Eigen-Energies and Eigen-Functions of Symmetroidal Quantum Dots

A general method for evaluating the energy levels and wavefunctions of symmetroidal quantum dots is proposed, via solving the three-dimensional time-independent Schrodinger equation for the envelope function in the effective mass approximation. Energy levels and corresponding wavefunctions were numerically calculated for the cases of a cylinder-shaped dot, a cone-shaped dot and a lens-shaped dot. By examining the convergence of the ground state energy to the asymptotic value as a function of the matrix dimension N for each shape of dots, we found that the errors in the energies with N=400 were less than 1% when compared with N=1600. By examining the wavefunctions of dots with a height (h0) of 10 nm and a diameter (d) of 50 nm (i.e. α= h0/d=0.2), we found that, for all shapes examined, the probability densities showed one hump in the z-direction but two humps in the r-direction in the well regions, and the probability densities diminished rapidly in the barrier regions. To estimate the ground state energies of pyramidal QDs, a method is proposed which closely sandwiches a pyramid with two cones.

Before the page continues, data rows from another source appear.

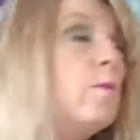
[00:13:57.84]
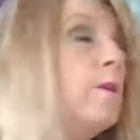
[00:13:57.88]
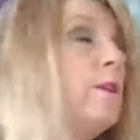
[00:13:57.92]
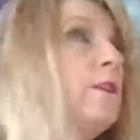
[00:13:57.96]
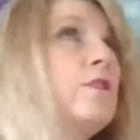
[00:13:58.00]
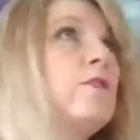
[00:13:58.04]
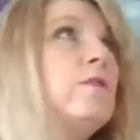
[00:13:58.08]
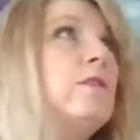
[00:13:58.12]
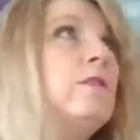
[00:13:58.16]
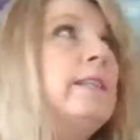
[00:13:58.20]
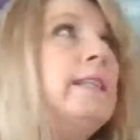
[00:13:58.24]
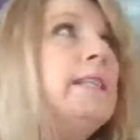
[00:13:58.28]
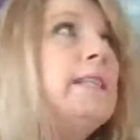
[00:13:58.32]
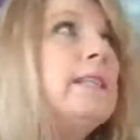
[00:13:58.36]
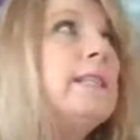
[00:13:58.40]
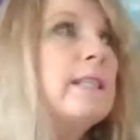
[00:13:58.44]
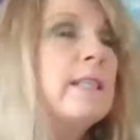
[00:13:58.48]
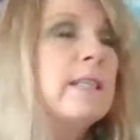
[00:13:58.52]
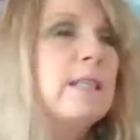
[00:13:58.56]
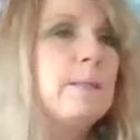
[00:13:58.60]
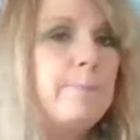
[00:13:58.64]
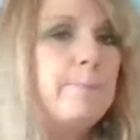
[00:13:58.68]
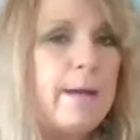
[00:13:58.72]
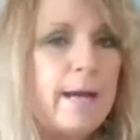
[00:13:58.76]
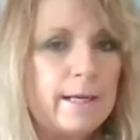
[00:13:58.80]
when you least
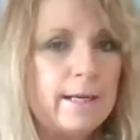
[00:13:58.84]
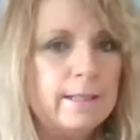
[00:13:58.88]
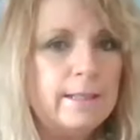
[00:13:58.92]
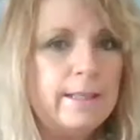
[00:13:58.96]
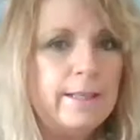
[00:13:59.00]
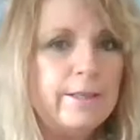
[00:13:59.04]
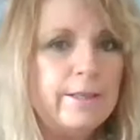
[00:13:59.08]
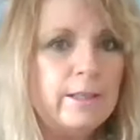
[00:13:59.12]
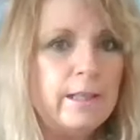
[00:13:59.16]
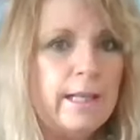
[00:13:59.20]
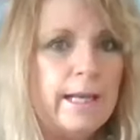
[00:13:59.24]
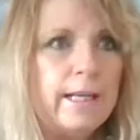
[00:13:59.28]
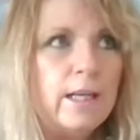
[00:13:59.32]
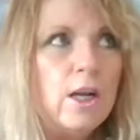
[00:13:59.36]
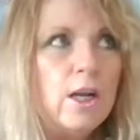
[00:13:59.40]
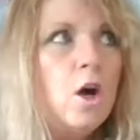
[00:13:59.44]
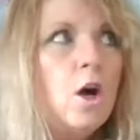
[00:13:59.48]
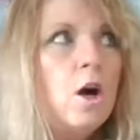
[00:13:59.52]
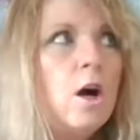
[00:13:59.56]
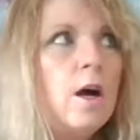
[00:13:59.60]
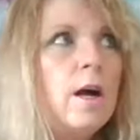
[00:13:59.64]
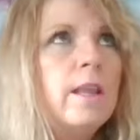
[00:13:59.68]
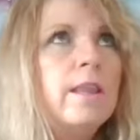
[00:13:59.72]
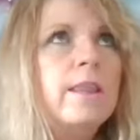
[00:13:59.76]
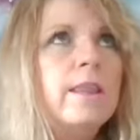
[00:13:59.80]
expect it, you're like,
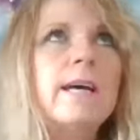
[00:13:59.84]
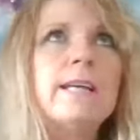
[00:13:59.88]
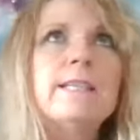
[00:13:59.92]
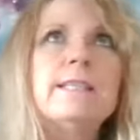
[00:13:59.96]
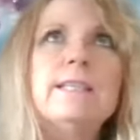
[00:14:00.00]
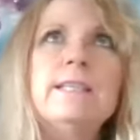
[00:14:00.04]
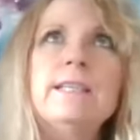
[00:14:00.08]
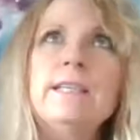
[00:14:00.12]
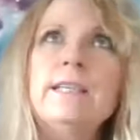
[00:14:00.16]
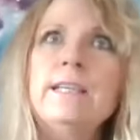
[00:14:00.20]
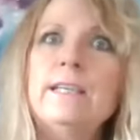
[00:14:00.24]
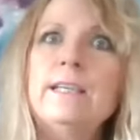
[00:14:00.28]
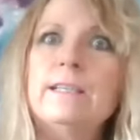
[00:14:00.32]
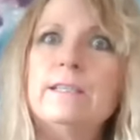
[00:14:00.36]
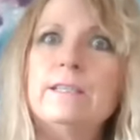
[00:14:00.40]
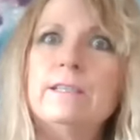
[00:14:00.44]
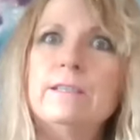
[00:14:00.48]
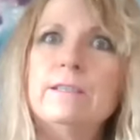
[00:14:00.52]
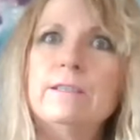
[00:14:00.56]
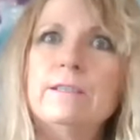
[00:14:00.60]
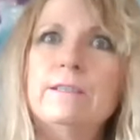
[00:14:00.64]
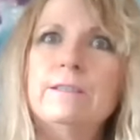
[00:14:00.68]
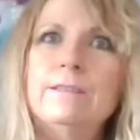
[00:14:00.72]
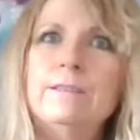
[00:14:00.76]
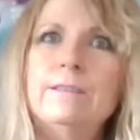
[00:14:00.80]
oh, that's it.
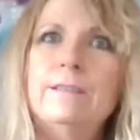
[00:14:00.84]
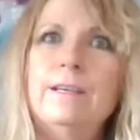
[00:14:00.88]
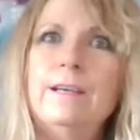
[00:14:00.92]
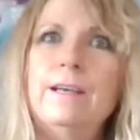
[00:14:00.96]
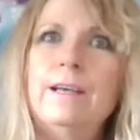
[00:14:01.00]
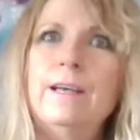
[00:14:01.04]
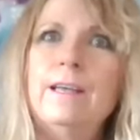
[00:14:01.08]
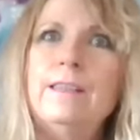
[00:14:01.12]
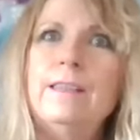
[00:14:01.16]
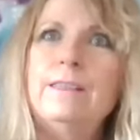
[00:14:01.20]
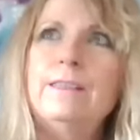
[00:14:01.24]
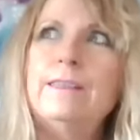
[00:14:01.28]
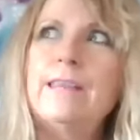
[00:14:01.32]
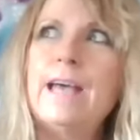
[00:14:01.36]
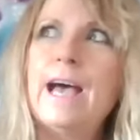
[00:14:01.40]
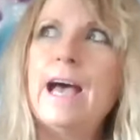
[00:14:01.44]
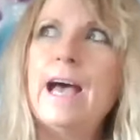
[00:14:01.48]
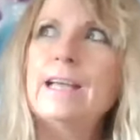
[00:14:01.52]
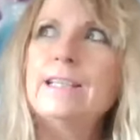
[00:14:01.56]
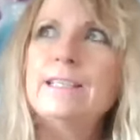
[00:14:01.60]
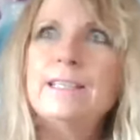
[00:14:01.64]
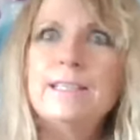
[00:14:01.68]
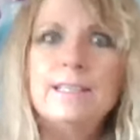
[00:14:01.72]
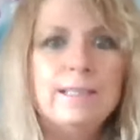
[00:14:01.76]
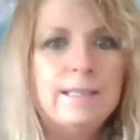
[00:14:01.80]

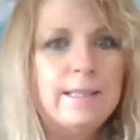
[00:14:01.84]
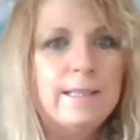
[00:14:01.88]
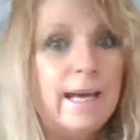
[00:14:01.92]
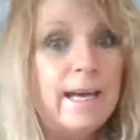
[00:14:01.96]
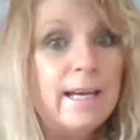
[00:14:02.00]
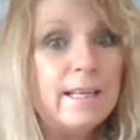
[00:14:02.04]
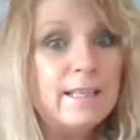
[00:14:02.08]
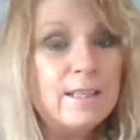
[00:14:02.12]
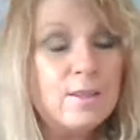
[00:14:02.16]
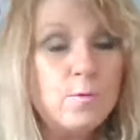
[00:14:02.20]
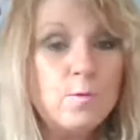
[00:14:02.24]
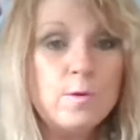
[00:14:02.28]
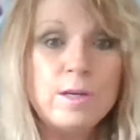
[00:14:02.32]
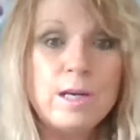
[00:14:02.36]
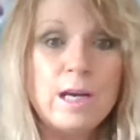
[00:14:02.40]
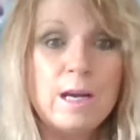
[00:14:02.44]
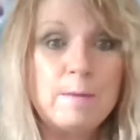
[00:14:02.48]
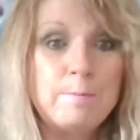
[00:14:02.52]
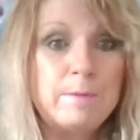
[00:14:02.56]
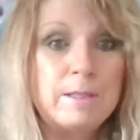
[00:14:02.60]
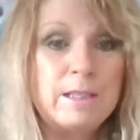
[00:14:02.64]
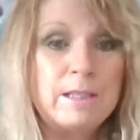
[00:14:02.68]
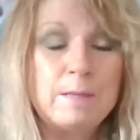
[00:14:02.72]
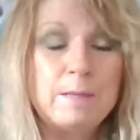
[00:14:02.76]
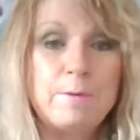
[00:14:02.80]
That's, that's where
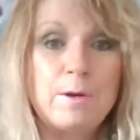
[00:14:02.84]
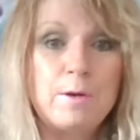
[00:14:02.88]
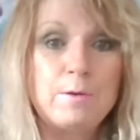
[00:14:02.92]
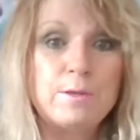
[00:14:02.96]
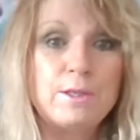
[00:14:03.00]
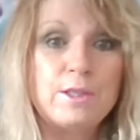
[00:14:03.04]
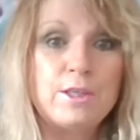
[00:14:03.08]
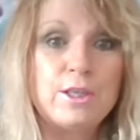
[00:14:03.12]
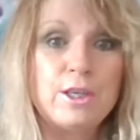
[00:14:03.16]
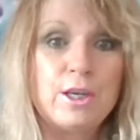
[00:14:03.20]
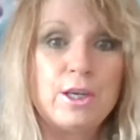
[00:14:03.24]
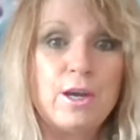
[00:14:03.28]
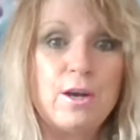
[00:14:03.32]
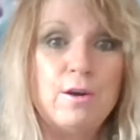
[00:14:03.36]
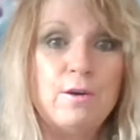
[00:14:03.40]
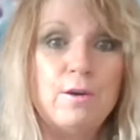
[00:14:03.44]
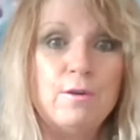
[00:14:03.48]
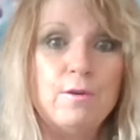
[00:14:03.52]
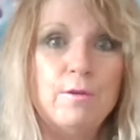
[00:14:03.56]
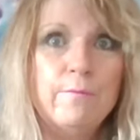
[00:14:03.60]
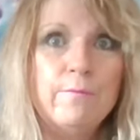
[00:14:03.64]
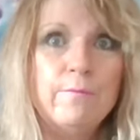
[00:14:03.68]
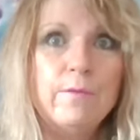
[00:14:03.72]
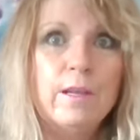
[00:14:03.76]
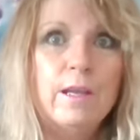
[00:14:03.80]
I'm supposed to
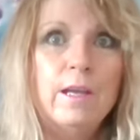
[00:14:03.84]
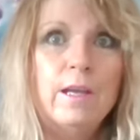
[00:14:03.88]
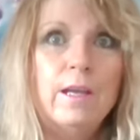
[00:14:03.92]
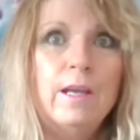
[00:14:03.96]
go.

We found that a 400×400 matrix was sufficient to yield the average energies of two cones and to approximate the ground state energies of pyramidal QDs with errors of less than±1%. When the energy shifts and the overlap integrals were calculated as a function of the volume of the dots for optical transitions, the influence of the shapes of the dots on the magnitudes of the energy levels and overlap integrals were not significant, and the errors were within 4%.